**Material supplied**
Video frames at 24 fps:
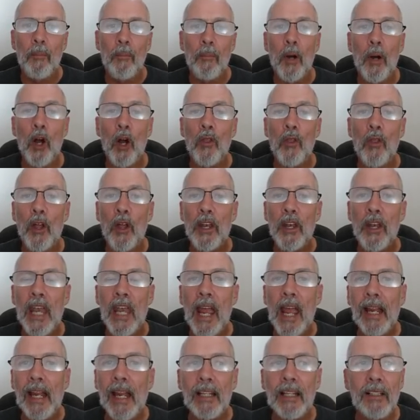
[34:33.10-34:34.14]
But the
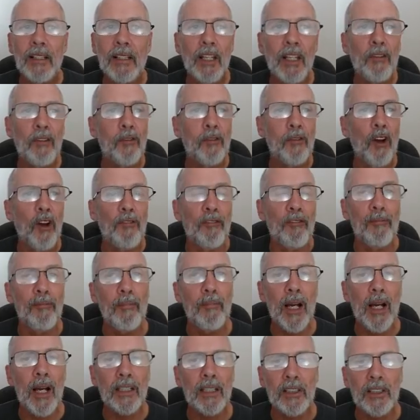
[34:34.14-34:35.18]
negative of
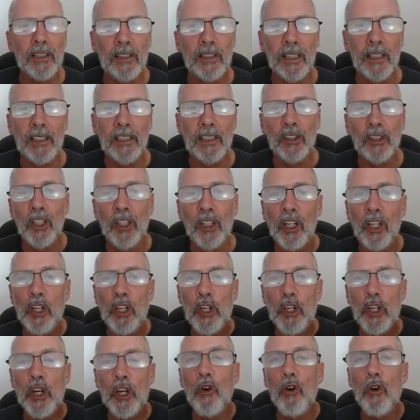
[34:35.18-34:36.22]
must is
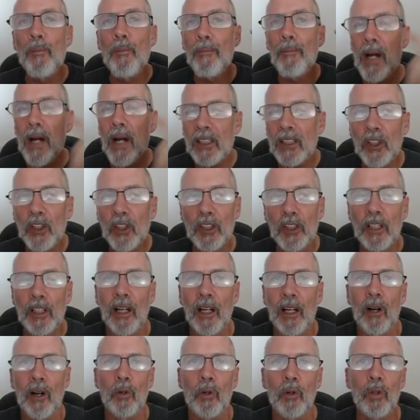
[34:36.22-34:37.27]
you mustn't
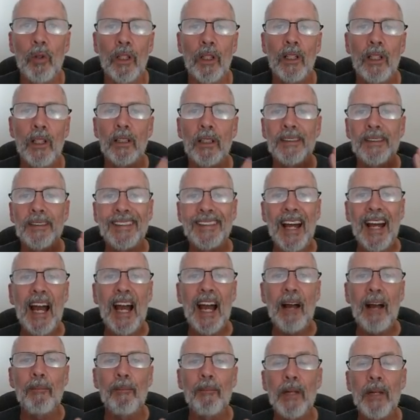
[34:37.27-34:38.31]
go.
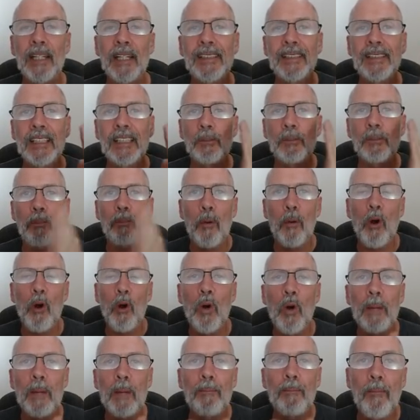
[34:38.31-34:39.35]
That means it's
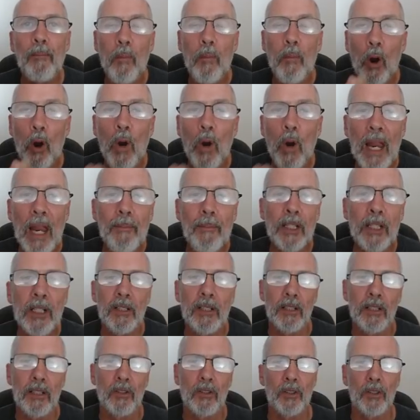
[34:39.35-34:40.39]

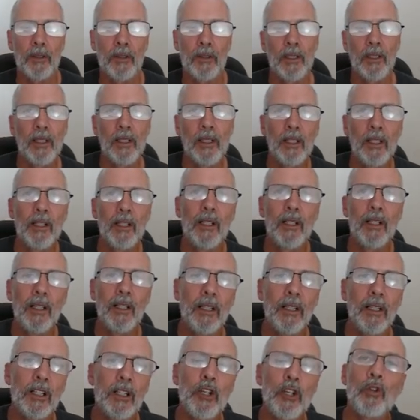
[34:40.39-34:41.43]
prohibited.
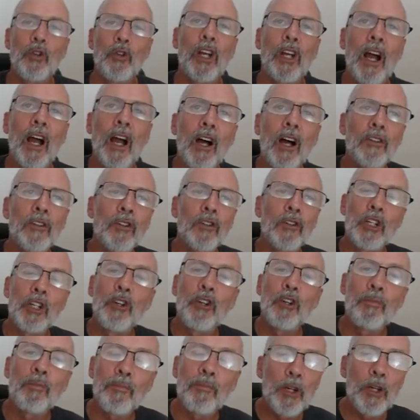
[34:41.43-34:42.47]
You can't do,
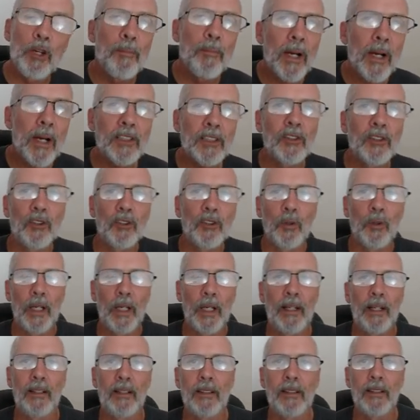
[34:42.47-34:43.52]
you mustn't do
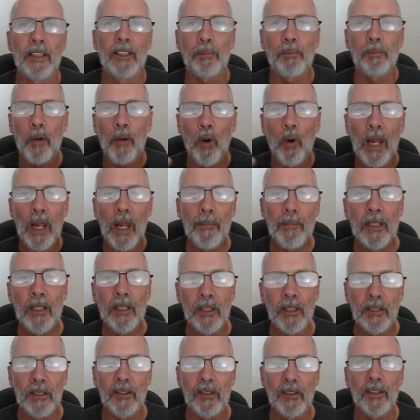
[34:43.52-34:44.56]
it. It's
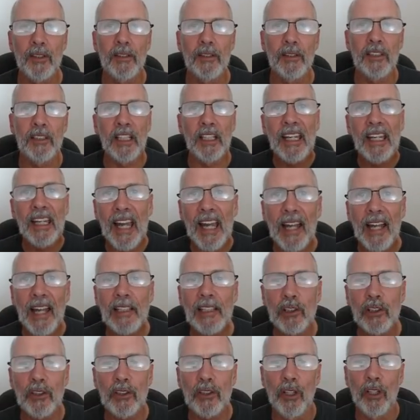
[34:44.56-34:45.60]
prohibited. It's
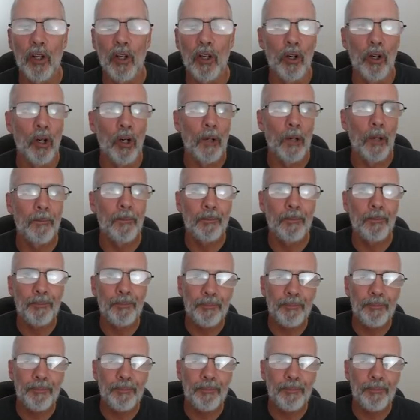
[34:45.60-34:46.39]
against the law.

**What needs to be done**
Without the pictures, return the records above exactly as written.

**Solution to this task**
Video frames at 24 fps:
[34:33.10-34:34.14]
But the
[34:34.14-34:35.18]
negative of
[34:35.18-34:36.22]
must is
[34:36.22-34:37.27]
you mustn't
[34:37.27-34:38.31]
go.
[34:38.31-34:39.35]
That means it's
[34:39.35-34:40.39]

[34:40.39-34:41.43]
prohibited.
[34:41.43-34:42.47]
You can't do,
[34:42.47-34:43.52]
you mustn't do
[34:43.52-34:44.56]
it. It's
[34:44.56-34:45.60]
prohibited. It's
[34:45.60-34:46.39]
against the law.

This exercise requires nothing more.